Among other factors, growing energy imports are largely to blame for the nation’s worsening balance of payments position as the current account deficit surged to $17.4 billion last fiscal year. Likewise, the increase in electricity tariffs due to surging generation costs is suppressing demand, and encouraging power theft and default on bills.

Thar lignite is the cheapest indigenous energy resource with its 175.5bn tonne reserves having the potential to produce over 100,000MW electricity for 30 years. The heating value of Thar lignite reserves, according to Mr Iqbal, is estimated to be higher than the combined oil reserves of Saudi Arabia and Iran, and 68 times greater than the country’s total gas reserves.

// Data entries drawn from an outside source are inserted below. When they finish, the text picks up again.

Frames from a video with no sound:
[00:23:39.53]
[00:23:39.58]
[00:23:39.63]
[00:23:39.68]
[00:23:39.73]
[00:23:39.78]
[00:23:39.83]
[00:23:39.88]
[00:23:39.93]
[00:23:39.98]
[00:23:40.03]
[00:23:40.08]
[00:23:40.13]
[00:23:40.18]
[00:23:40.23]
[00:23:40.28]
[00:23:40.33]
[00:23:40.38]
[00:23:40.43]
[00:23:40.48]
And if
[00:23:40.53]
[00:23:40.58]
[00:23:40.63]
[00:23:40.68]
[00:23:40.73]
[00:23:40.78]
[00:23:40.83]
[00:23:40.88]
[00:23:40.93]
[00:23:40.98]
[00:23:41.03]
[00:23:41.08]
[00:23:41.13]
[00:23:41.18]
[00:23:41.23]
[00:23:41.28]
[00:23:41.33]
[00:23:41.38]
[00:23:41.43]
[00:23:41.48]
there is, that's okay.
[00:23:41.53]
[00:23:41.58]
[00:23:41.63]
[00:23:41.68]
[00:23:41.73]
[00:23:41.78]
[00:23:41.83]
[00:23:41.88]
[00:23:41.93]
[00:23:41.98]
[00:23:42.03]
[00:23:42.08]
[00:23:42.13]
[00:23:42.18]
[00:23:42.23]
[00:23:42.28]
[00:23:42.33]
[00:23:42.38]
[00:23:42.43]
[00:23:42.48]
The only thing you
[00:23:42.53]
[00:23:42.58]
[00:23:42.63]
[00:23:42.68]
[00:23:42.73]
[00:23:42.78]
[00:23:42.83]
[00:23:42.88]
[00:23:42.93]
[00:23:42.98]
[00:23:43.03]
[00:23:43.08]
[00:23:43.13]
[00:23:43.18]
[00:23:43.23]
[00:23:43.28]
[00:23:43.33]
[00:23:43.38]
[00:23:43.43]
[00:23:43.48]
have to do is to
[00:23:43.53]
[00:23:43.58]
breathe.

Currently, 3.8m tonnes of lignite is being extracted annually from one of the 13 blocks spread over an area of 100sq km leased to SECMC, supporting the production of 660MW from the mine-mouth power plants. The SECMC production will double to 7.6m by the end of this year and 12.2m by the end of the next. So will mine-mouth generation capacity to 3300MW accordingly. “We are expanding output according to generation contracts,” Mr Iqbal points out.

Thar lignite is costing $60 per tonne now. The planned increase in coal production will bring the price to $45 by the end of this year and below $30 before the close of next. This compares with imported coal rates that recently spiked to well above $420 a tonne — and is still hovering around $375 — from around $100 due to the commodity super cycle.

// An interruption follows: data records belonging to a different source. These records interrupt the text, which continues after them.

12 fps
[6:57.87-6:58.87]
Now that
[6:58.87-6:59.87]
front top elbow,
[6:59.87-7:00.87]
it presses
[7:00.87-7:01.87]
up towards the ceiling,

SECMC has so far extracted 11m tonnes of coal to generate 10.5m units of electricity, which saved $700m of government spending. “The price difference shows the massive dividends the shift to indigenous coal can bring to the dollar-starved government in the form of foreign exchange savings and consumers through a huge reduction in generation cost while sustainably reviving the economy.

“Besides, it will protect our economy from the vagaries of international commodity markets as it will be insulated from global prices as well as supply disruptions,” says Mr Iqbal, who worked for Nestlé and headed Bayer before joining Engro as its chief commercial officer before taking over SECMC in October last year.

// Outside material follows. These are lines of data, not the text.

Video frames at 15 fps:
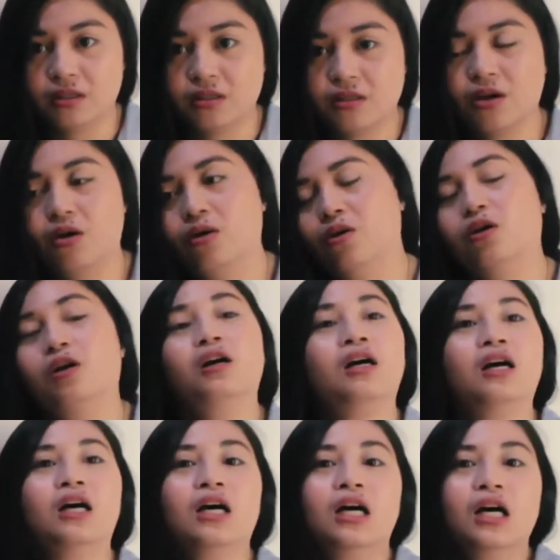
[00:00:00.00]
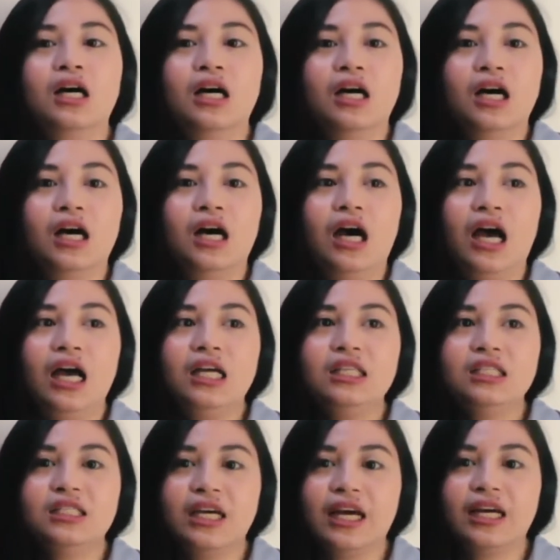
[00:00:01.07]
So, and
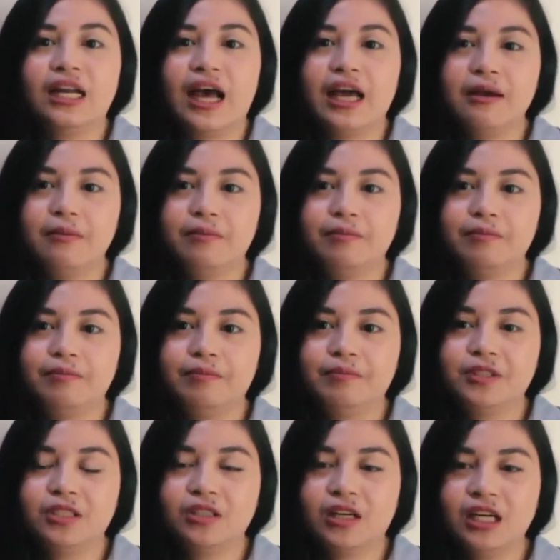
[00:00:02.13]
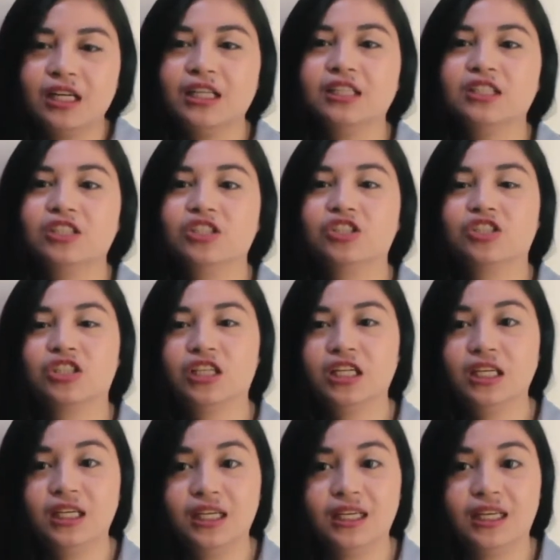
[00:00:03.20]
then I started this
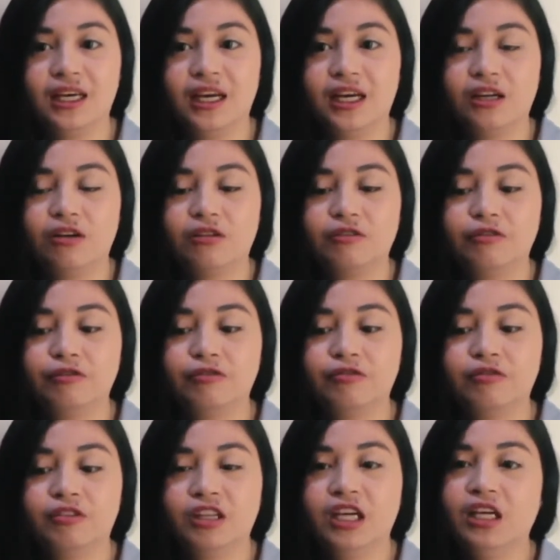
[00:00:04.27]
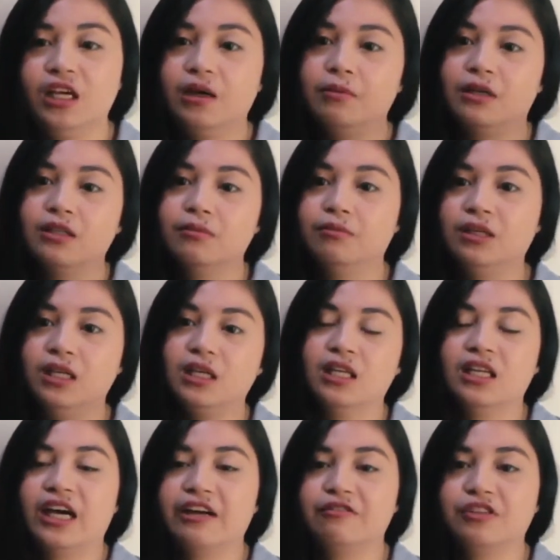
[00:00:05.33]
journey again of thinking about being a
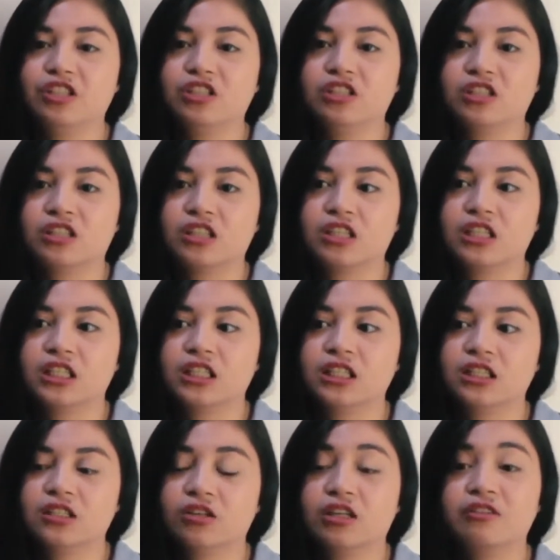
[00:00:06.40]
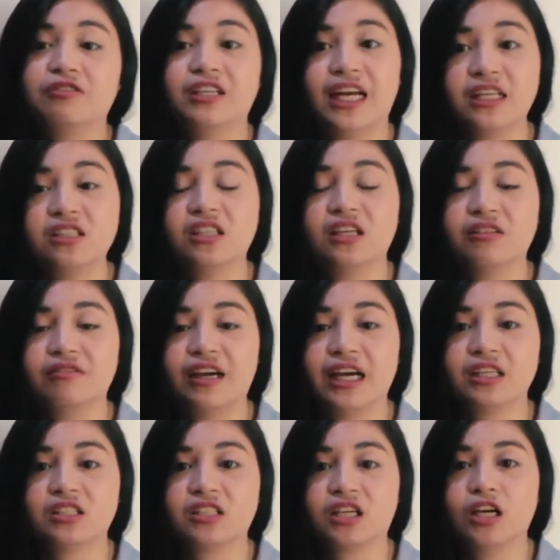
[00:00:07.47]
life insurance or a financial
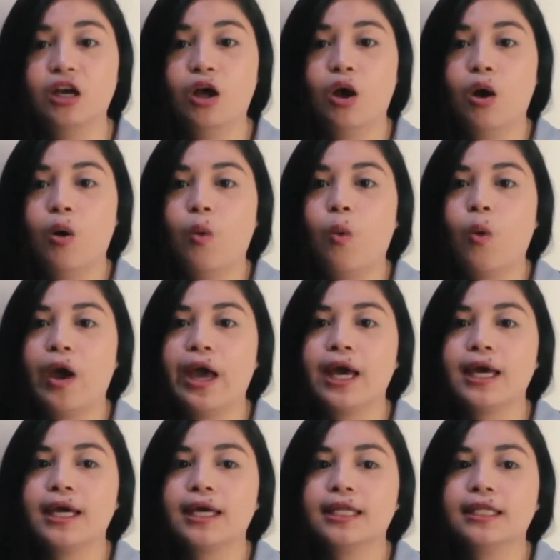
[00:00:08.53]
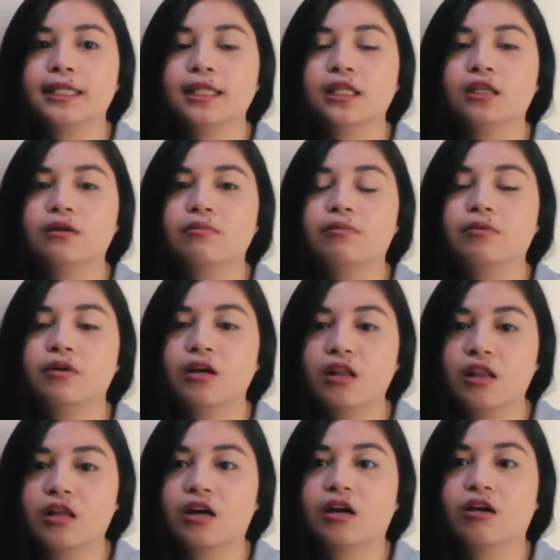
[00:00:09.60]
advisor when the
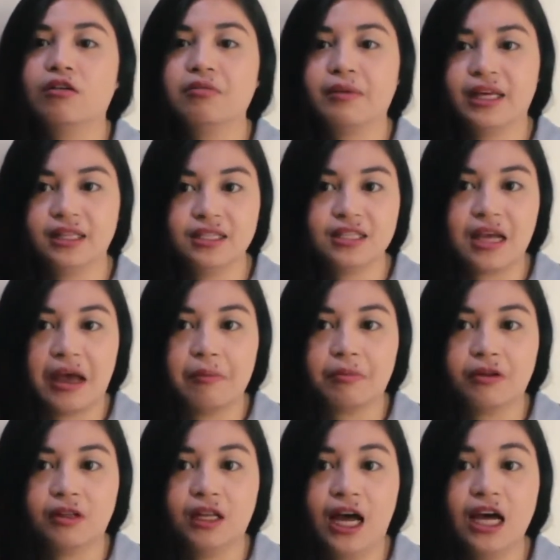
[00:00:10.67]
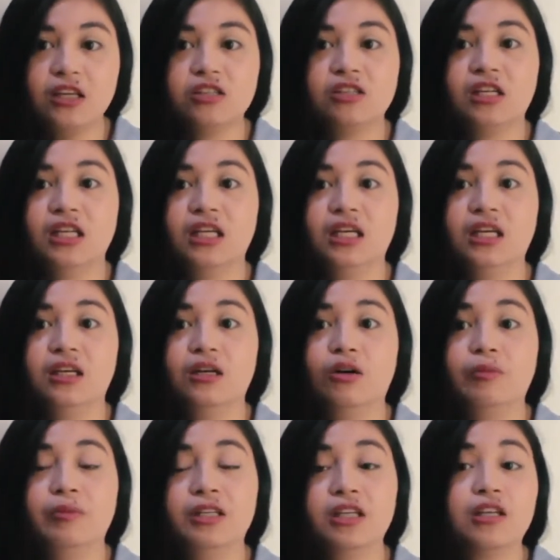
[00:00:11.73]
brother of my disciple actually
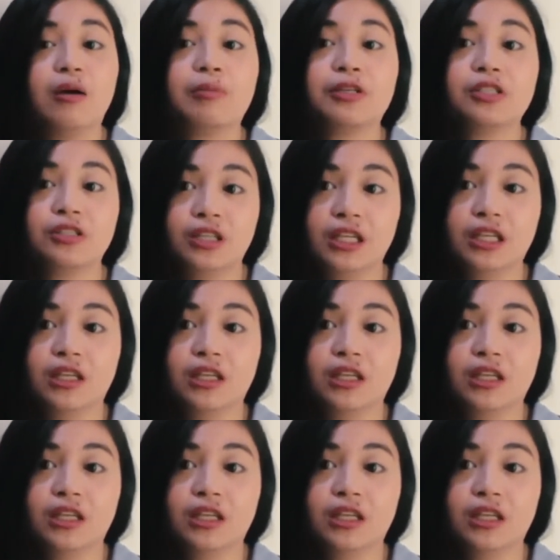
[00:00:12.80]
opened that opportunity.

In Pakistan, coal power constitutes just about 12pc of the total generation capacity of over 39,700MW. The four independent power producers (IPPs) based on imported coal are bearing a large generation fuel cost, which recently rose to Rs30 a unit for the Sahiwal coal power project as imported coal rates surged to their peak.

Lucky’s plant at Port Qasim is using cheaper Indonesian coal costing it $110-120 and mixing it with that lignite to further reduce its generation cost. It will completely shift onto it once SECMC scales up its production.

Mr Iqbal points out that Pakistan could save $1.5bn annually in foreign exchange by converting imported coal power plants once the Thar coal price falls to $30 a tonne. Likewise, the conversion of the cement industry will save another $1.8bn. And if we convert coal into synthetic gas for urea production, it will save another $4bn a year.

“These savings of nearly $8-10bn are possible to achieve by 2030 by converting IPPs, cement industry and fertiliser manufacturing on Thar coal. But for that, we need more sustainable and conducive policies for expanding coal extraction and use,” urges Mr Iqbal.


SECMC has already commissioned a study for converting the China-Pakistan Economic Corridor coal plants in Hub, Jamshoro and Sahiwal to indigenous lignite. A 105km long Thar Rail project is being planned to connect Thar coal fields with Main Line at the New Chhor Halt Station to transport lignite to the power plants in the rest of the country.

The transportation of lignite by trucks to Karachi and Kallar Kahar shows its movement by road and rail is feasible and safe despite higher moisture. “Transportation is manageable; no combustion encountered during mining or transportation,” he adds.

Mr Iqbal contends that the present energy market conditions have compelled even developed nations to shift back to coal and fossil fuels. “Pakistan’s coal generation of 10-11pc is nothing compared to 56pc for China, 47pc for India and 20pc for Germany. Our energy footprint is very low. Our priority should be how can we become energy secure.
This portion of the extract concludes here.